This is my first post on this mailing list. I registered to
discuss some uncritical issues I had with hotplug scripting, but
have encountered a problem today that I feel is more important.
However, I think it will be better if I explain my overall
situation in some details. If you're really busy, there's just
one thing you need to know and investigate: it seems that Linux
2.4.21 fires every event *three* times instead of one; this
breaks scripts.

My hotplugging needs are limited to one peripheral, the SpeedTouch
USB DSL modem. Due to some mysterious factors, it is disconnected
at the USB level several times per day, and so I saw a good
hotplug script as a fine solution to this behavior.

This modem is purely driven in userland. A kernel driver is in the
works, but not on par to the userland driver yet. When the modem is
connected, "modem_run" is launched to upload the firmware, handle
the initial DSL connection and then monitor the state of the line
in the background. "pppd" is then launched, and communicates with
the modem through the "pppoa3" helper program, which handles PPP
over ATM.

My uncritical issue was a coldplug issue. modem_run runs for around
25 seconds before it returns to its caller.

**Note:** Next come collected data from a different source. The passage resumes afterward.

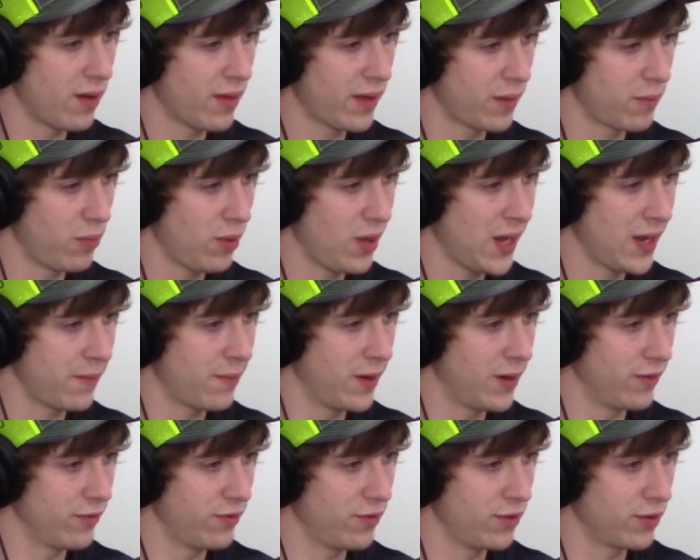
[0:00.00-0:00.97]
like black
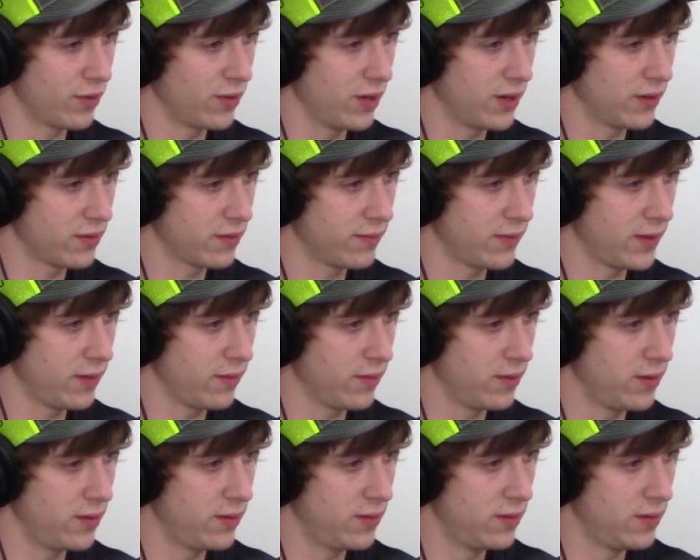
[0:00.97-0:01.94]
bears aren't aggressive; they
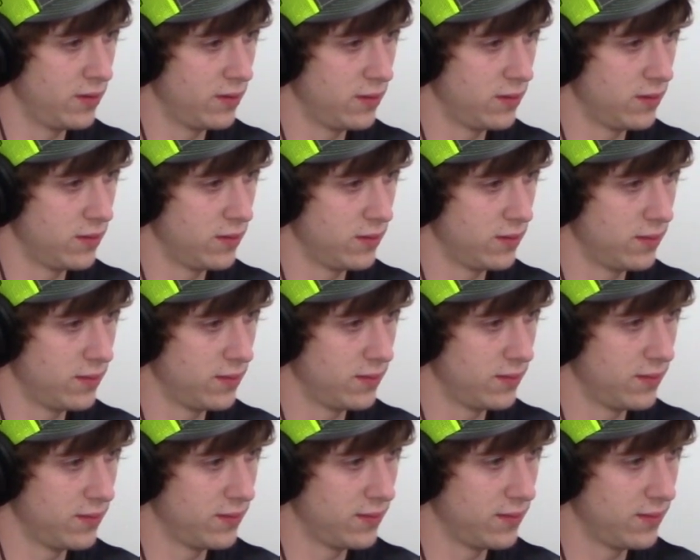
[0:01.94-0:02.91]
run. This says
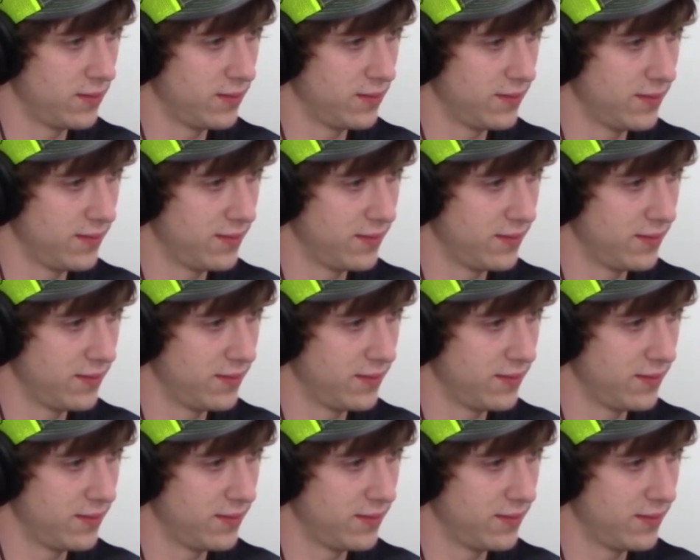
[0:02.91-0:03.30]
that a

However, upon bootup, it
seems that after seven seconds, some component in the hotplug or usb
subsystems times out and fires a new event. Since my hotplug script
kills existing instances of pppd and modem_run before relaunching them,
this was a problem, which I solved by implementing a locking mechanism
in my script: if the lockfile exists *and* isn't too old, the script
exits. This worked fine (but still with a few dangling issues I was
intending to ask about here), until I upgraded to Linux 2.4.21.

When I booted my new kernel, I almost immediately noticed that my
DSL line wasn't up as expected, and so I looked into my logs (my
hotplug script does a fair amount of logging) and noticed two weird
things: the first one, is that *three* connection events were fired
when the modem was detected (plus another one after the seven seconds
timeout). When I disconnected it, my remover was launched *three*
times, simultaneously.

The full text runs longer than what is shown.